Ipotesi di reato di omicidio colposo per la morte dell’avv. Scarso

Dopo la lettera denuncia di Alessia Scarso, la figlia del noto avvocato penalista di Modica Carmelo Scarso, che ha raccontato l’odissea del padre malato e morto in attesa di una visita nelle strutture sanitarie siciliane, e dopo la commissione d’inchiesta disposta dall’assessorato regionale alla Salute, ora interviene il Codacons e l’Associazione Italiana per i diritti del malato- Art.32-97, con un esposto denuncia indirizzato alle procure di Catania, Ragusa e Palermo per le ipotesi di reato di rifiuto di atti d’ufficio e omicidio colposo.

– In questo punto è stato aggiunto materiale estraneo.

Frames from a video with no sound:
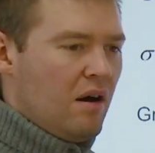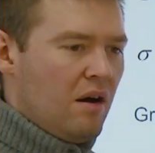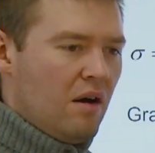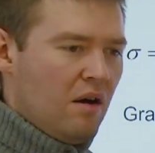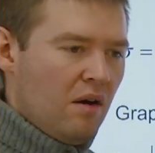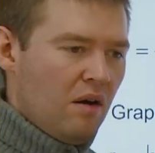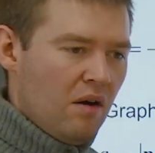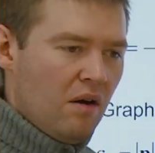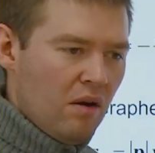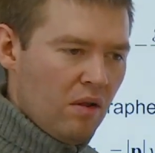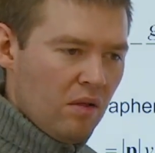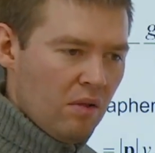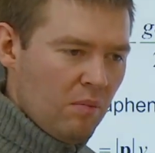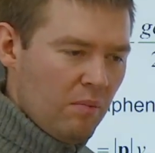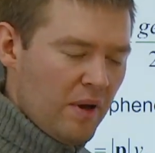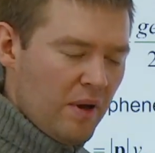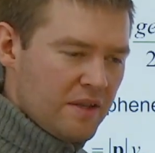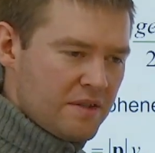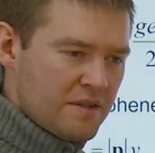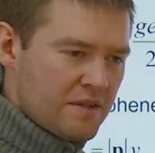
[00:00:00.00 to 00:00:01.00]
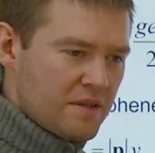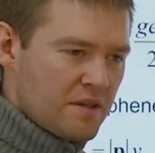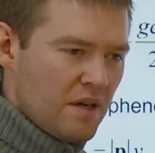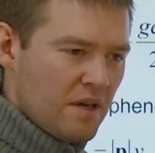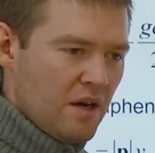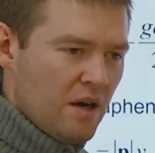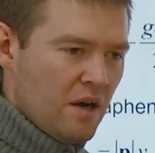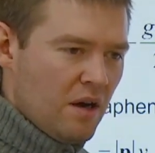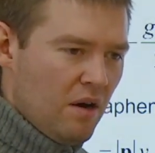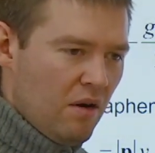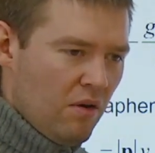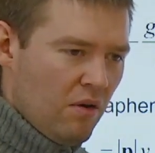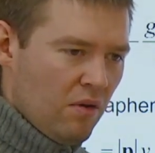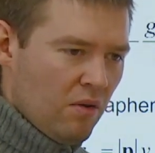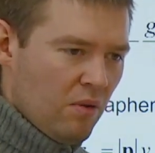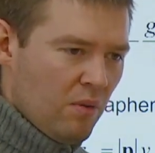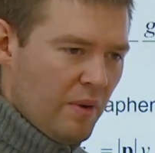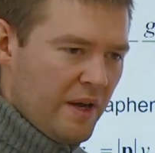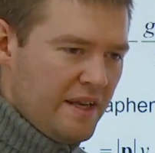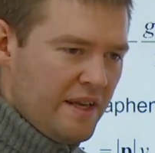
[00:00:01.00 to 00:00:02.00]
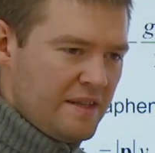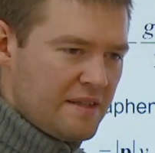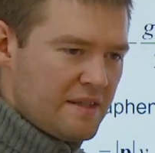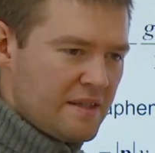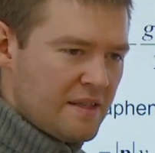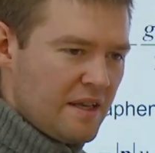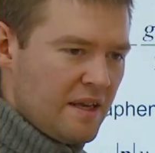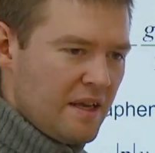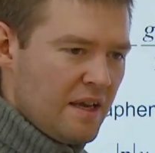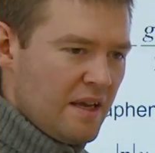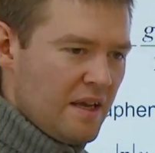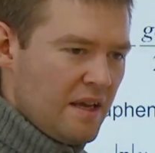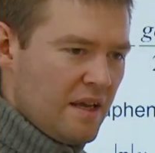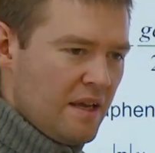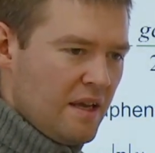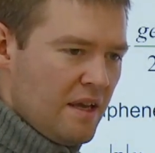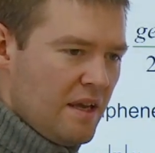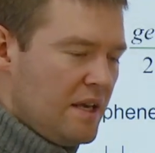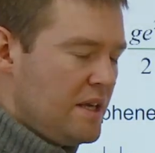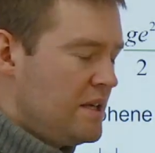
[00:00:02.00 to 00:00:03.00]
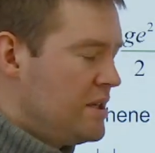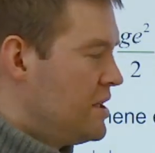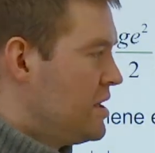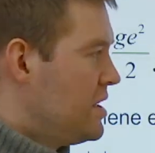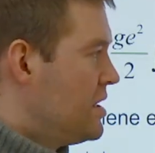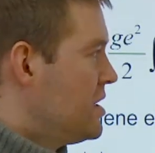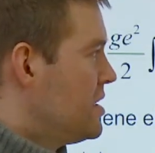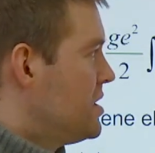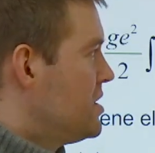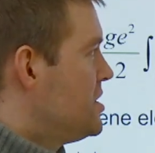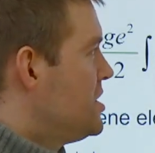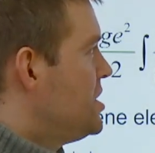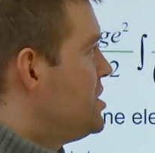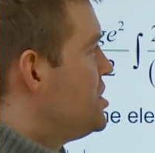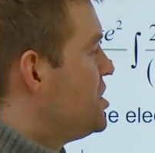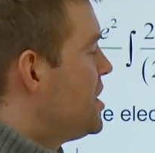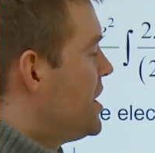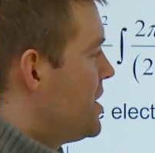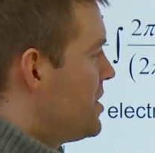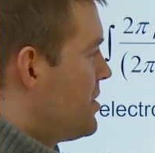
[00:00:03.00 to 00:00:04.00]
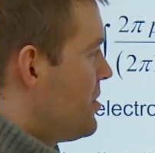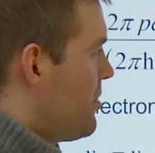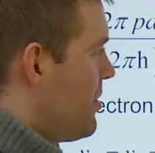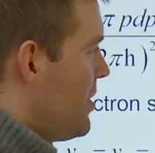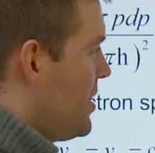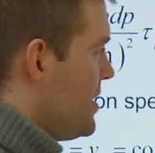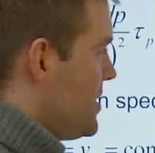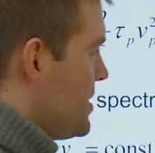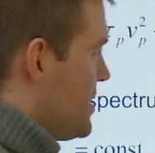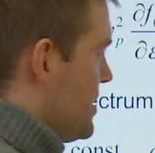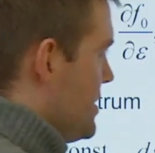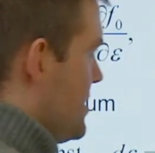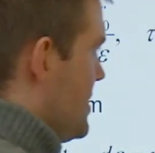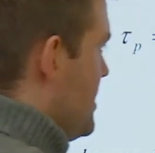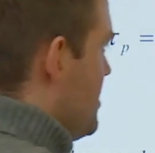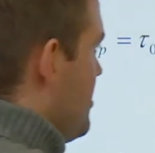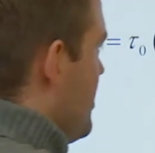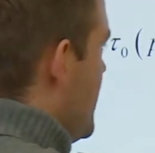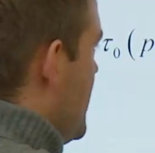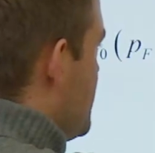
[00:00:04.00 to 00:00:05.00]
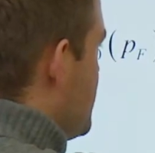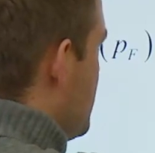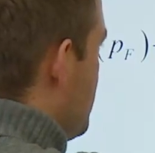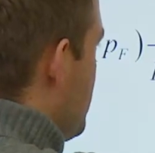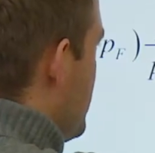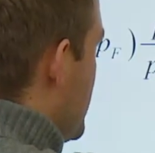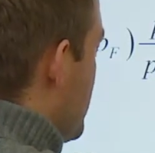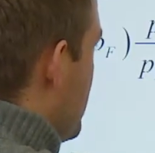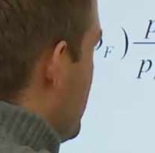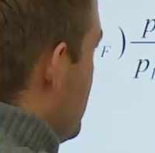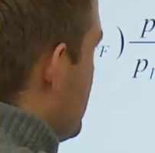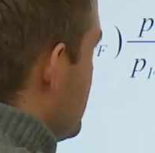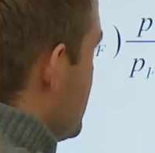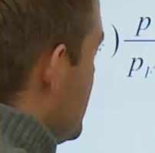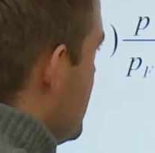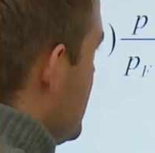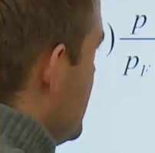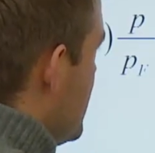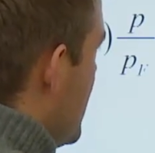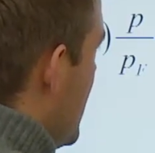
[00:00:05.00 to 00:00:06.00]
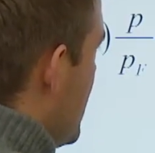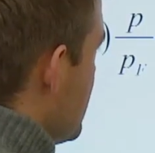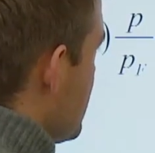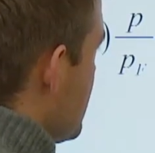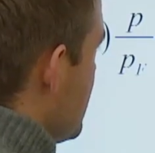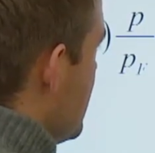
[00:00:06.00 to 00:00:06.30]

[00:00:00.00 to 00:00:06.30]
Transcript: almost always in degenerate situation because it doesn't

L’avvocato Carmelo Scarso, secondo il racconto della figlia, giovane regista di Modica, avrebbe girato a vuoto per 3 mesi fra le varie strutture ospedaliere siciliane, in attesa di referti e risposte che non sono arrivate. Tra vari ritardi ed anomalie segnalate, al Policlinico di Catania non avrebbero fatto in tempo ad effettuare una visita pneumologica; dall’Ismett di Palermo non sarebbe ancora pervenuta l’interpretazione della cartella clinica; all’Asp di Ragusa, per tutto il periodo di ferie estive, i telefoni sarebbero stati fuori uso, e c’era un solo oncologo di turno; infine al Garibaldi di Catania ci sarebbe stato l’ulteriore ritardo dell’anatomia patologica nel consegnare il referto con la diagnosi di tumore.

“Nel 2019 non si può morire in attesa di una visita – commenta l’avvocato Carmelo Sardella, dirigente dell’ufficio legale Codacons Sicilia – e questo episodio si aggiunge, purtroppo, ai tanti episodi di malasanità che negli ultimi tempi siamo costretti a vivere all’interno dei poli ospedalieri siciliani. Dopo le continue battaglie fatte dal Codacons e dal suo leader nazionale Francesco Tanasi sulle liste d’attesa, chiediamo dunque alla magistratura di fare piena luce sulla vicenda ed accertare se il ritardo da parte delle strutture ospedaliere interessate abbia avuto un ruolo determinante – conclude Sardella – nella morte dell’avvocato Scarso”.